No ale te rozważania to tak już na zupełnym marginesie.
A wracając do tej sali z krzesłami, jakby je rozstawić, te krzesła, nie w tą samą stronę , ale przypadkowo, każde ‚siedzeniem’ w losową stronę, ciekawe co byłoby wyznacznikiem takiego ‚rzędu’. Myślę, że w tym przypadku byłoby to biurko albo tablica w tej sali, czy też scena lub cokolwiek co by stanowiło jakiś główny punkt tej sali.

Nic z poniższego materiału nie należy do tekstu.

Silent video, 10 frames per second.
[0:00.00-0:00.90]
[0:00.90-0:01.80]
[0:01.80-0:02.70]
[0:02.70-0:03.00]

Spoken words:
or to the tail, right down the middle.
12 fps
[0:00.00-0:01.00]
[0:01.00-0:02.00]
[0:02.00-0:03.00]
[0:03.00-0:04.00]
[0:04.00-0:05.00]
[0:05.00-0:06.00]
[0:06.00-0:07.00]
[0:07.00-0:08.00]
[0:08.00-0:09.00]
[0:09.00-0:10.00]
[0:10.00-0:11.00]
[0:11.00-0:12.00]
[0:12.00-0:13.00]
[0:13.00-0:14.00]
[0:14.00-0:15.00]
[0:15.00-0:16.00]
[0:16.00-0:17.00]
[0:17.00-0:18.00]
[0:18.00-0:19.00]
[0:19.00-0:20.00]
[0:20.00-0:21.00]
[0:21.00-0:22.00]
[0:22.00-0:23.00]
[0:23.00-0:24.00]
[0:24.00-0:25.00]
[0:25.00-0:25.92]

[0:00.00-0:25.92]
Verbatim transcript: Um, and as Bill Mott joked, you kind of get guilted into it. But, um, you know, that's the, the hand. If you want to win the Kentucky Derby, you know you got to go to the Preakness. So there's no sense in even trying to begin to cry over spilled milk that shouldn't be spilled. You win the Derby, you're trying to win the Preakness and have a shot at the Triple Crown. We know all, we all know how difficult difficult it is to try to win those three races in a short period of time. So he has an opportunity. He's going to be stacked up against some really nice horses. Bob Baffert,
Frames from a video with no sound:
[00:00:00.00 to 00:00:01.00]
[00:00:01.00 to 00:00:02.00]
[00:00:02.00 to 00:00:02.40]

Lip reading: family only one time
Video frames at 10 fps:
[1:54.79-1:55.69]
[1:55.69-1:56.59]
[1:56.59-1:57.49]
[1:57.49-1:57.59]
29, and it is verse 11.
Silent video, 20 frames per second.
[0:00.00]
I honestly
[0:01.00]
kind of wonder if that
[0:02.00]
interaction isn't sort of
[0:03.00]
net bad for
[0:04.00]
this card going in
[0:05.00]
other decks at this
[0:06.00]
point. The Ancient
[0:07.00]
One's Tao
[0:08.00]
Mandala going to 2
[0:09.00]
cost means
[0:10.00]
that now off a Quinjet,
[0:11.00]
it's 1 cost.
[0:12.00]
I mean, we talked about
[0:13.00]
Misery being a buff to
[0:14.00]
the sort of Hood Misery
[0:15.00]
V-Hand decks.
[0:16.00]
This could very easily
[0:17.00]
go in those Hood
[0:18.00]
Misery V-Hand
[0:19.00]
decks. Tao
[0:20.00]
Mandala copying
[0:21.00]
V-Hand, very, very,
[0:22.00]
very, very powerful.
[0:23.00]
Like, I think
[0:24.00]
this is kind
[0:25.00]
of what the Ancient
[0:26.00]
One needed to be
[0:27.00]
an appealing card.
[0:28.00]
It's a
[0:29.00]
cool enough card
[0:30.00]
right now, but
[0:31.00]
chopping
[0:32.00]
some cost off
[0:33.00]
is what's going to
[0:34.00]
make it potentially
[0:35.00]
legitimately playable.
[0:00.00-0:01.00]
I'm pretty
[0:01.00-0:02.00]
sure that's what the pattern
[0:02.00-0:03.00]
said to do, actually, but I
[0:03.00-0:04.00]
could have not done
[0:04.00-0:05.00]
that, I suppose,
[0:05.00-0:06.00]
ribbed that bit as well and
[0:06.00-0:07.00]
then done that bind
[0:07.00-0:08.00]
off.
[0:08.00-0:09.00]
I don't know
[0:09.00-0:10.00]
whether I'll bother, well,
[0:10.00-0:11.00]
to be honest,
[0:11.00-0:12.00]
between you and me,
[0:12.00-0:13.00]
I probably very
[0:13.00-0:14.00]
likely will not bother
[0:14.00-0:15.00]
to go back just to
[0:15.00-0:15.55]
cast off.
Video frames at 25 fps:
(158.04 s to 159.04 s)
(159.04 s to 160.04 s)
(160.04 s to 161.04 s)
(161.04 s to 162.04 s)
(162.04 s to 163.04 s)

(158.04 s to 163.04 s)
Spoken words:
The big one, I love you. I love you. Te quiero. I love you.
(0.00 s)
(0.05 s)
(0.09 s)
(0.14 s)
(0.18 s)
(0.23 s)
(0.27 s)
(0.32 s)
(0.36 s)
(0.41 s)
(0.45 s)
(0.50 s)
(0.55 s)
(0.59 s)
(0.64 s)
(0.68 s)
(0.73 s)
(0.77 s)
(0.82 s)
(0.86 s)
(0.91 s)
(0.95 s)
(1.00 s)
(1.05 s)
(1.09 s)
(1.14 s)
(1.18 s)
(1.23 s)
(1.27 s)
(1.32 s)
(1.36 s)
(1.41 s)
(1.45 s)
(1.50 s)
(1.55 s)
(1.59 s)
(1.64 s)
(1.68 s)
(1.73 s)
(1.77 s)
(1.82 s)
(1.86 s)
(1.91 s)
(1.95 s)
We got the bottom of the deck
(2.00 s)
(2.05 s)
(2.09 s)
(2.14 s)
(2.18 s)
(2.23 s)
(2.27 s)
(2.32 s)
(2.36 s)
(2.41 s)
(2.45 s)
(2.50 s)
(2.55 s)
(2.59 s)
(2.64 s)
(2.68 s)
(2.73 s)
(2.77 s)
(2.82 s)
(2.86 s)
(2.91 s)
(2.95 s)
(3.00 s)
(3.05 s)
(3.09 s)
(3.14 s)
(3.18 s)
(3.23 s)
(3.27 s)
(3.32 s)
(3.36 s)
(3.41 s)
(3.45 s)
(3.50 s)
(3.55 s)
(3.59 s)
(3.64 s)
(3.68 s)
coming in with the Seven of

Ale to już jeszcze dalszy margines ‚teorii rzędów’ 😀 .
P.S.
Jeszcze jeden kamyczek do terorii rzędów:)
Znalazłem kilka zadań w których użyto sformułowań typu: „…w każdym rzędzie i w każdej kolumnie…”, i to zadań ze stowarzyszeń zajmujących się łamigłówkami, czyli raczej znających się na układaniu poleceń. Można pogooglować… 🙂
Czy tę flaszkę z dwoma setkami dostanie się też gdy liczby w kwadracie będą nie naturalne, a częściowo całkowite ujemne lub wymierne?
Wiąz:
Z rzędami, wierszami i kolumnami sprawa jest umowna. Ważne, żeby było wszystko jasne.
Dla mnie rząd jest bezkierunkowy, a żeby nie pisać „rząd poziomy” i „rząd pionowy” stosuję terminologię tablicową, czyli „wiersz” i „kolumna”. W przypadku bliźniaczych macierzy też tak jest przyjęte, więc chyba tak jest lepiej.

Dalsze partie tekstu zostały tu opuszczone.